Board uses letter of the law June 28, 2007

ECB clamps down on Kolpaks

Cricinfo staff

Paul Harris: Kolpak in 2006 but 'dropped his county like a hot potato' to play for South Africa © Getty Images
The ECB is clamping down on the burgeoning number of Kolpak players who it believes are turning out for counties without having the correct work permits.

Ina report in today's Daily Telegraph, Simon Briggs says that some Kolpak players have been signed by counties without necessarily meeting the requirement that they have played international cricket or are of first-class standard.

A European Union ruling in 2003 made it illegal for a member of one EU state to prevent a person from another, or where that country has a trading relationship with the EU, from working in that country. This loophole has been exploited by players from the West Indies, Zimbabwe but predominantly South Africa.
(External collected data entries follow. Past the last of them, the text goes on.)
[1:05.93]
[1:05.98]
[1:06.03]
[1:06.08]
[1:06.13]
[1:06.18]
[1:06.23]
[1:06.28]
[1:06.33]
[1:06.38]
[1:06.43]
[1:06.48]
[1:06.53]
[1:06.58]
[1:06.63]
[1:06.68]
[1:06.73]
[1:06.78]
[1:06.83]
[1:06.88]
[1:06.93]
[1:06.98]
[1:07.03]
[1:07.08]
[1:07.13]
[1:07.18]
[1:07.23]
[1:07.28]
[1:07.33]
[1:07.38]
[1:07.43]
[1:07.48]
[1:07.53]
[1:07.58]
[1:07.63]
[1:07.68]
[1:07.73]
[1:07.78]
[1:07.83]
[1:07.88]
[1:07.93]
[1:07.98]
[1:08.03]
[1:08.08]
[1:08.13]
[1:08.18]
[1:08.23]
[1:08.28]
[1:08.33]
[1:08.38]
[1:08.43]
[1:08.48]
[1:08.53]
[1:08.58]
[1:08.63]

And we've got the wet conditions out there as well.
Most counties have taken advantage of the ruling to bolster their squads. Some, like Northamptonshire, have exploited it to the full while only Glamorgan have not done so. Supporters of the scheme claim that it allows players to join counties and go on to qualify for England. Critics say it allows counties to fill sides with what amount to mercenaries who take the cash and run.
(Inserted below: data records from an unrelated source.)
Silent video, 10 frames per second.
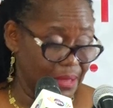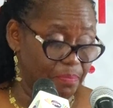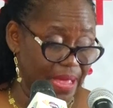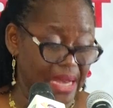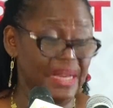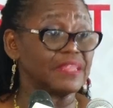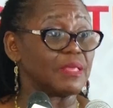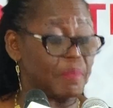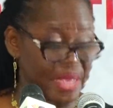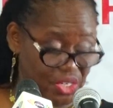bed and
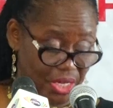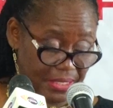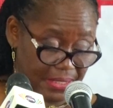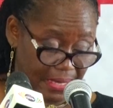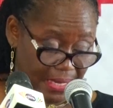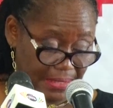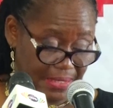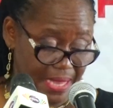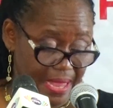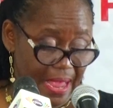the patients in
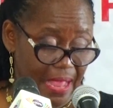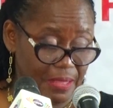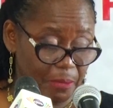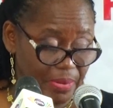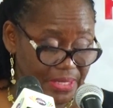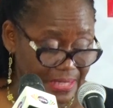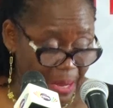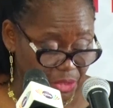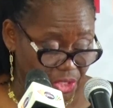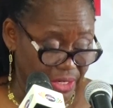it, and the
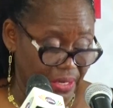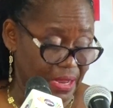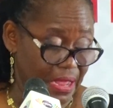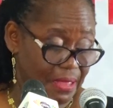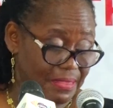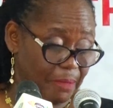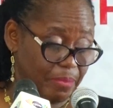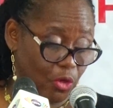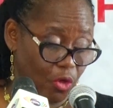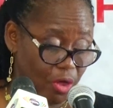presumption that
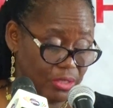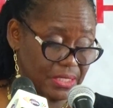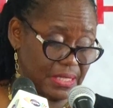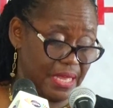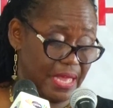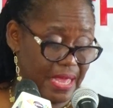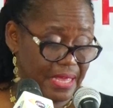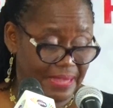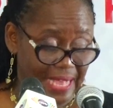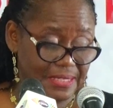because
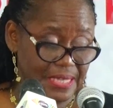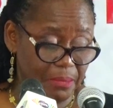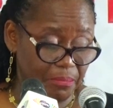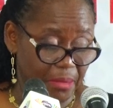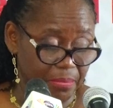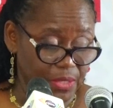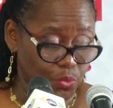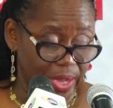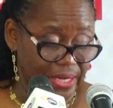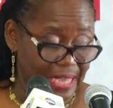that team member's
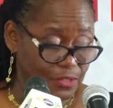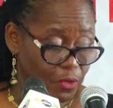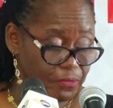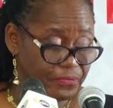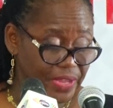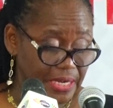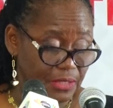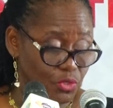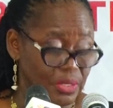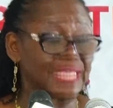work does not feed
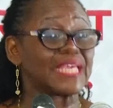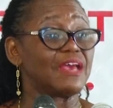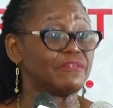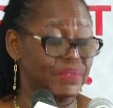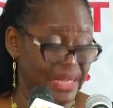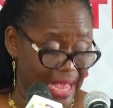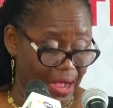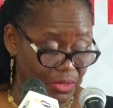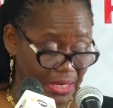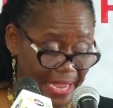into the carefully
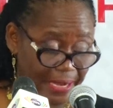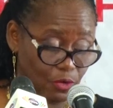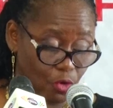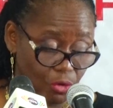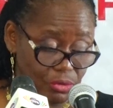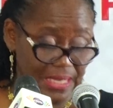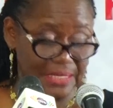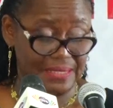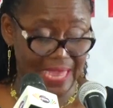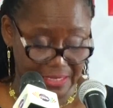outlined goals
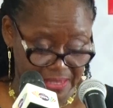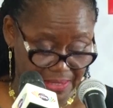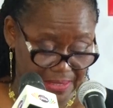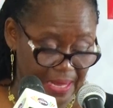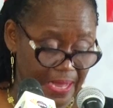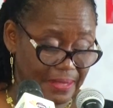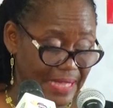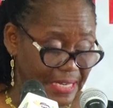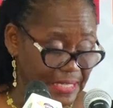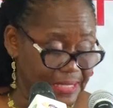and tasks
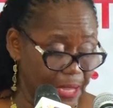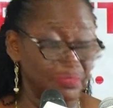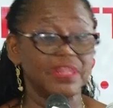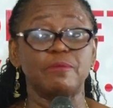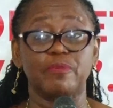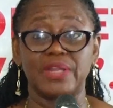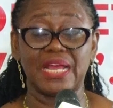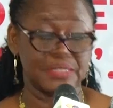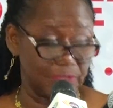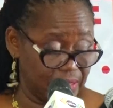that determine the
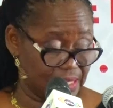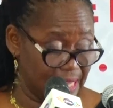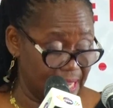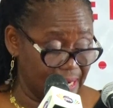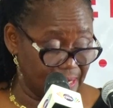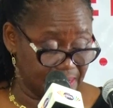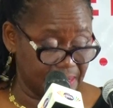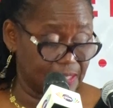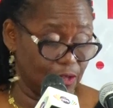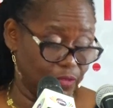productivity
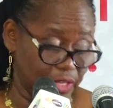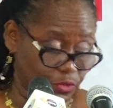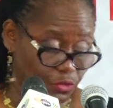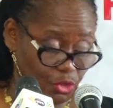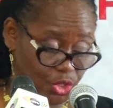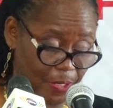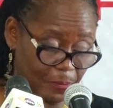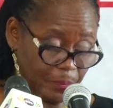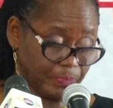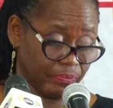indices of the institution,
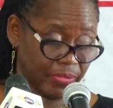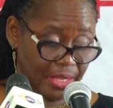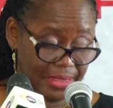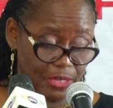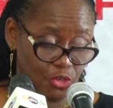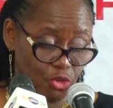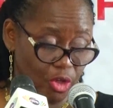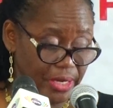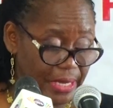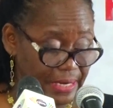they do
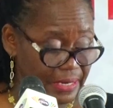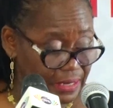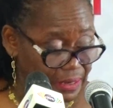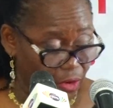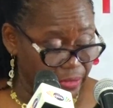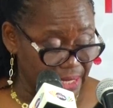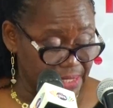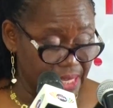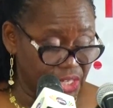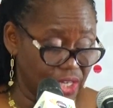not need
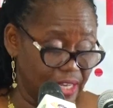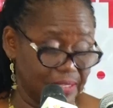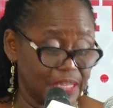orientation in the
"With the number of recruitments we are seeing, things are in danger of swaying in the wrong direction," Ian Smith, vice-president of the Professional Cricketers' Association, told The Daily Telegraph. "The problem people are those who bypass the system, make a pile of cash, then go home."

Earlier this week Haroon Lorgat, the convener of selectors in South Africa, actually welcomed players signing Kolpak contracts with counties. It "could be to the advantage of SA cricket," he said. "English conditions provide a good training ground to any player. When someone decides to go the Kolpak route, it does not necessarily mean he is lost to South Africa. Take Paul Harris as an example. He went to England as a Kolpak player but when we selected him for our Test team last season he dropped his county like a hot potato to play for South Africa."

The ECB has tried to give cash incentives for counties not to sign so many Kolpak players, but in the view of Richard Bevan, the PCA's chief executive, the amounts are not enough to be a big enough incentive to do so.

But the paper reports that David Collier, the ECB chief executive, has written to all counties reminding them that all Kolpak players must meet the necessary criteria or they would be in breach of work permit regulations.